Microbiology is fundamentally important to human health due to the prevalence and consequence of infectious
diseases. Its significance has been elevated by bioterrorism, discovery of the unforseen roles for microbes in
causing certain human maladies, and in promoting normal human physiology and health. The proposed
Microbes in Health and Disease (MHD) training program represents the natural and synergistic synthesis of the
broad disciplines of microbial pathogenesis, beneficial microbiology, and host responses. MHD will have its
physical and intellectual home in a state-of-the-art Microbial Sciences Building where basic and clinical
scientists interact and collaborate, providing a strong sense of place, cohesion and identity to the Training
Program. Our pre-doctoral trainees are drawn chiefly from the Microbiology Doctoral Training Program
(MDTP), a top ranked graduate program. Our post-doctoral fellows are drawn from a strong pool of PhD and
Infectious Disease MD fellows, the latter from Pediatrics and Internal Medicine programs with a strong history
of placing fellows into academic medicine. MHD holds bi-weekly meetings, hosts invited speakers, and has a
website and listserve. Medical Microbiology and Immunology, Bacteriology, Medicine and Pediatrics are core
departments of MHD and MDTP activities, and offer required didactic, journal club and seminar courses to our
trainees. Instruction is provided in host-microbe interactions, microbial pathogenesis, immunology, infectious
disease, translational medicine, and responsible conduct of research.
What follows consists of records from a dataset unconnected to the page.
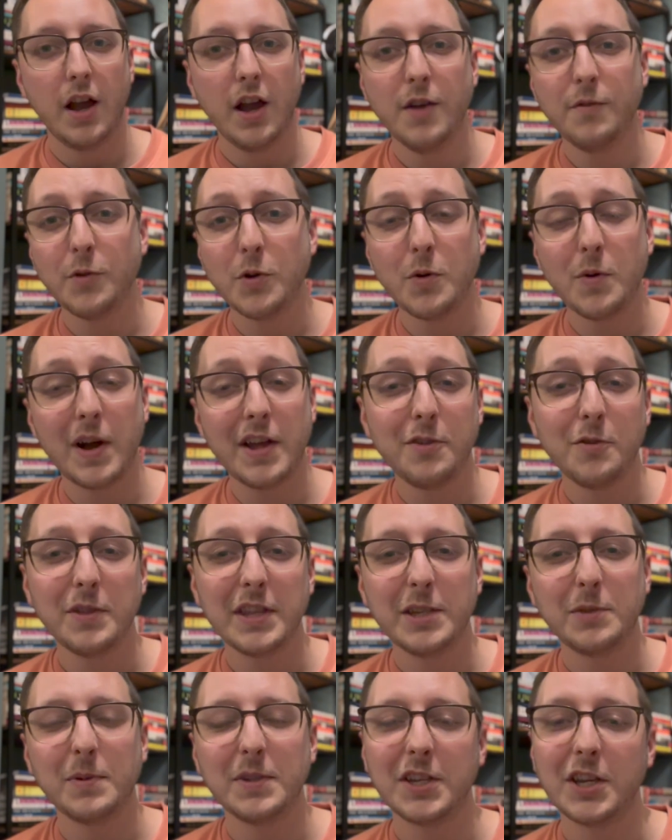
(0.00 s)
Overall, I thought
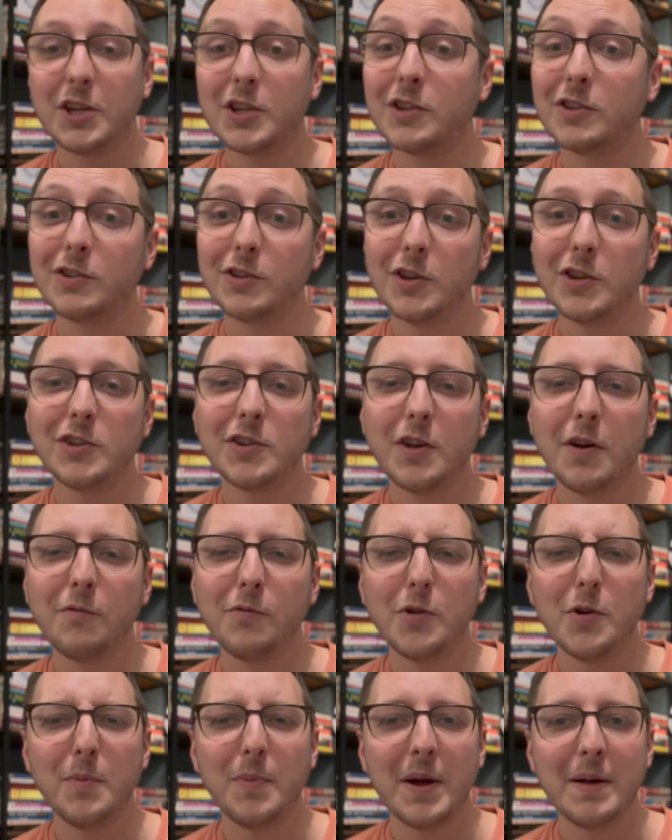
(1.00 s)
this was a good
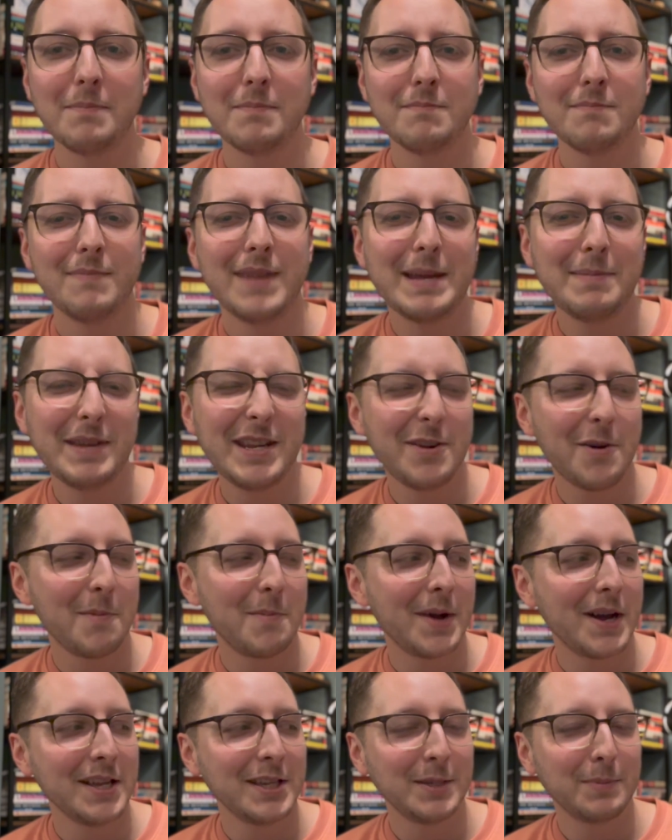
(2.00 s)
novel, but maybe not
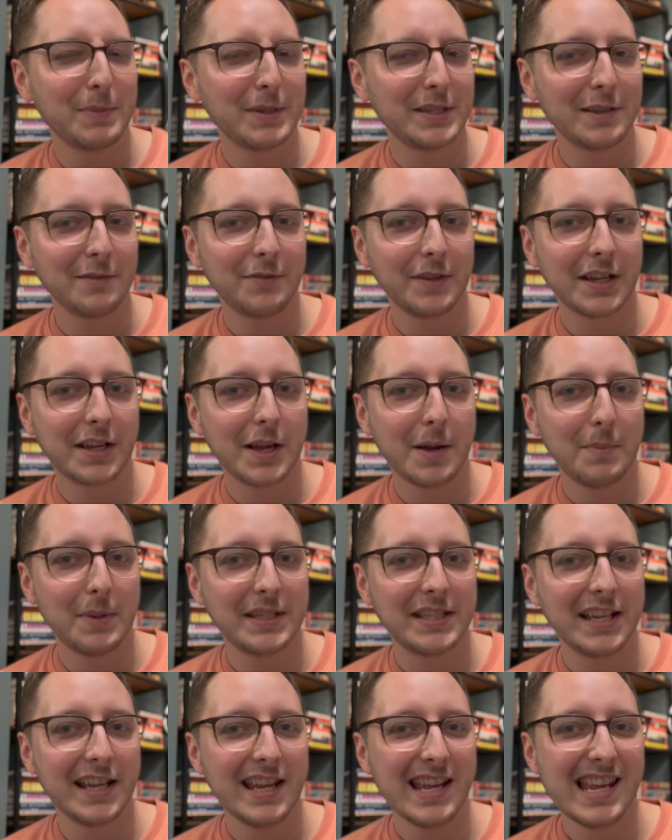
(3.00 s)
my specific cup of
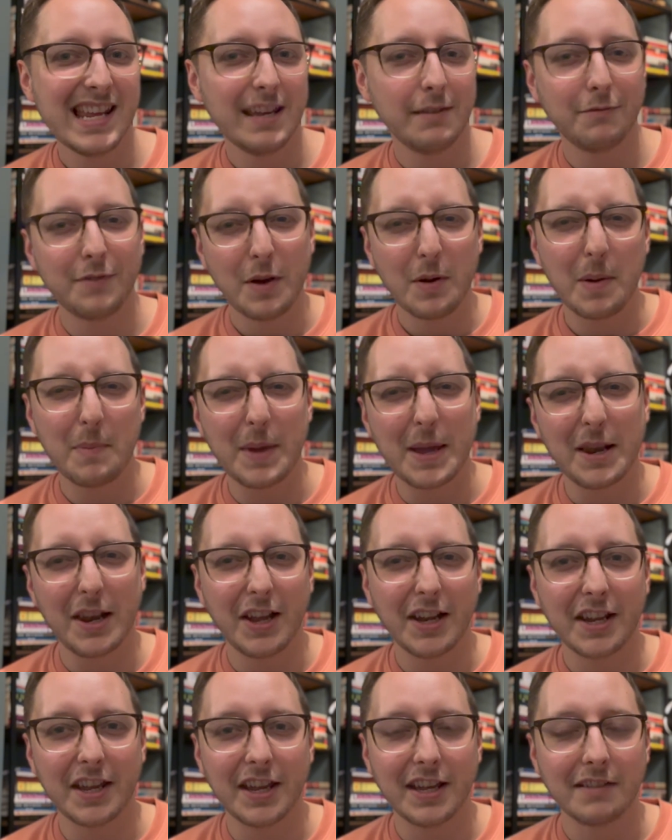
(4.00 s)
tea. It felt a bit
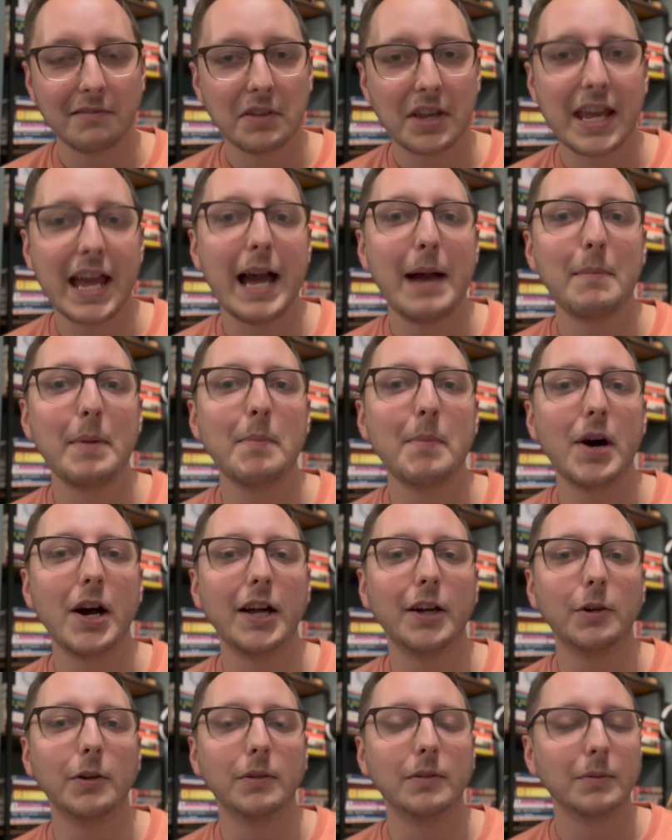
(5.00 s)
like a
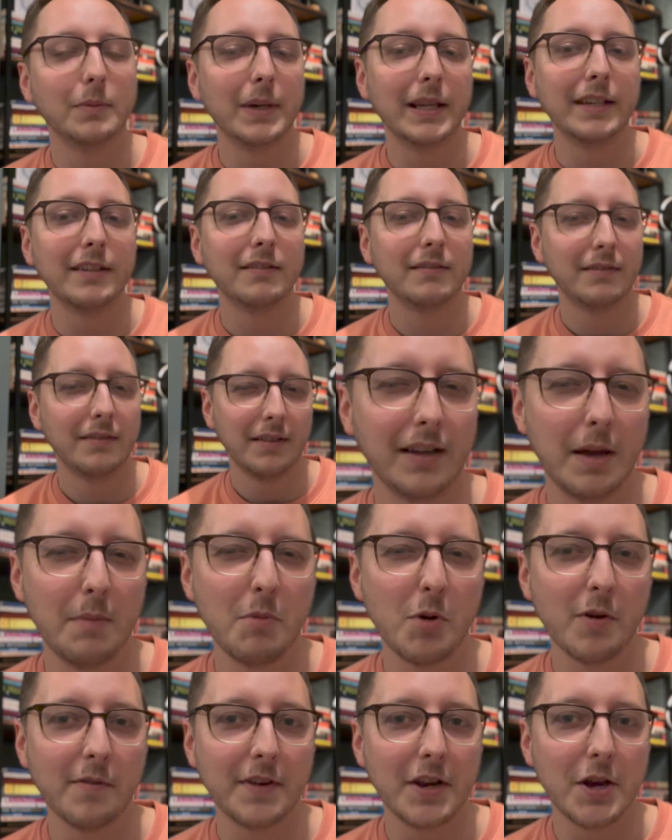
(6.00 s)
chamomile when I'm
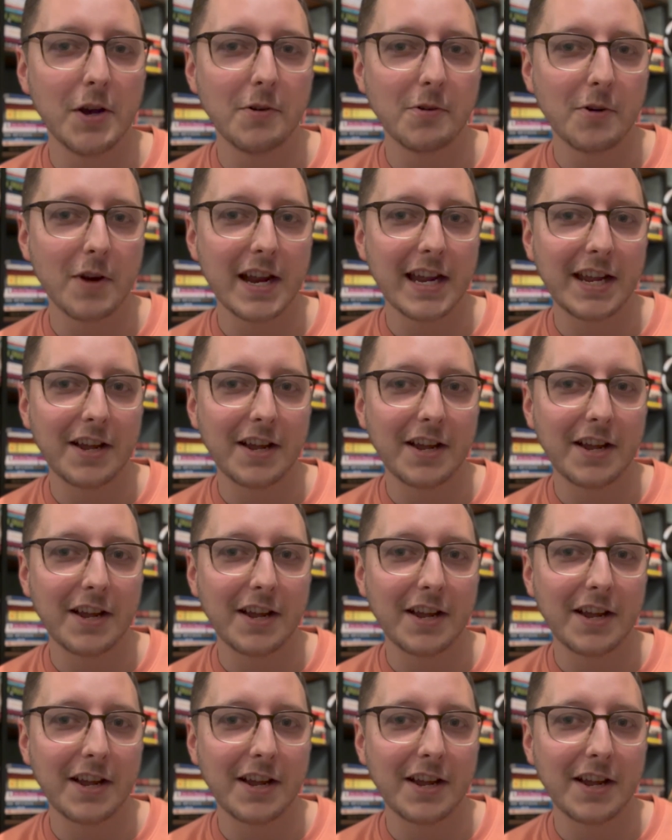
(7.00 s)
more of an Earl Grey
Our 35 trainers span 9 departments in 4
colleges and collaborate with each other in research and teaching. All trainers are productive scientists with
proven NIH or equivalent funding records and strong records of graduate training. Most are tenured (23 full, 7
associate professors) and 5 promising junior faculty trainers will be mentored by senior training faculty. The
training program faculty are dedicated to recruiting outstanding students and fellows, including focused efforts
for minority candidates, and are committed to pre- and post-doctoral mentoring and didactic and research
training. To support these efforts, and the NIH-stated need to train scientists in the area of microbes in health
and disease, support is requested for 8 trainees annually: 5 predoctoral trainees and 3 postdoctoral trainees,
including two MD and one PhD fellows. Each trainee is mentored by a committee consisting of a thesis advisor
or mentor and 4 other faculty, and all trainees are also co-mentored by virtue of joint trainer service on these
committees. Our program and trainers are highly regarded in the scientific community, and fill a unique niche
on campus and a critical national need. The success of t...

## Key facts

- **NIH application ID:** 9854317
- **Project number:** 2T32AI055397-16
- **Recipient organization:** UNIVERSITY OF WISCONSIN-MADISON
- **Principal Investigator:** BRUCE Steven KLEIN
- **Activity code:** T32 (R01, R21, SBIR, etc.)
- **Funding institute:** NIH
- **Fiscal year:** 2020
- **Award amount:** $435,626
- **Award type:** 2
- **Project period:** 2003-08-01 → 2025-06-30

## Primary source

NIH RePORTER: https://reporter.nih.gov/project-details/9854317

## Citation

> US National Institutes of Health, RePORTER application 9854317, Microbes in Health and Disease (2T32AI055397-16). Retrieved via AI Analytics 2026-05-22 from https://api.ai-analytics.org/grant/nih/9854317. Licensed CC0.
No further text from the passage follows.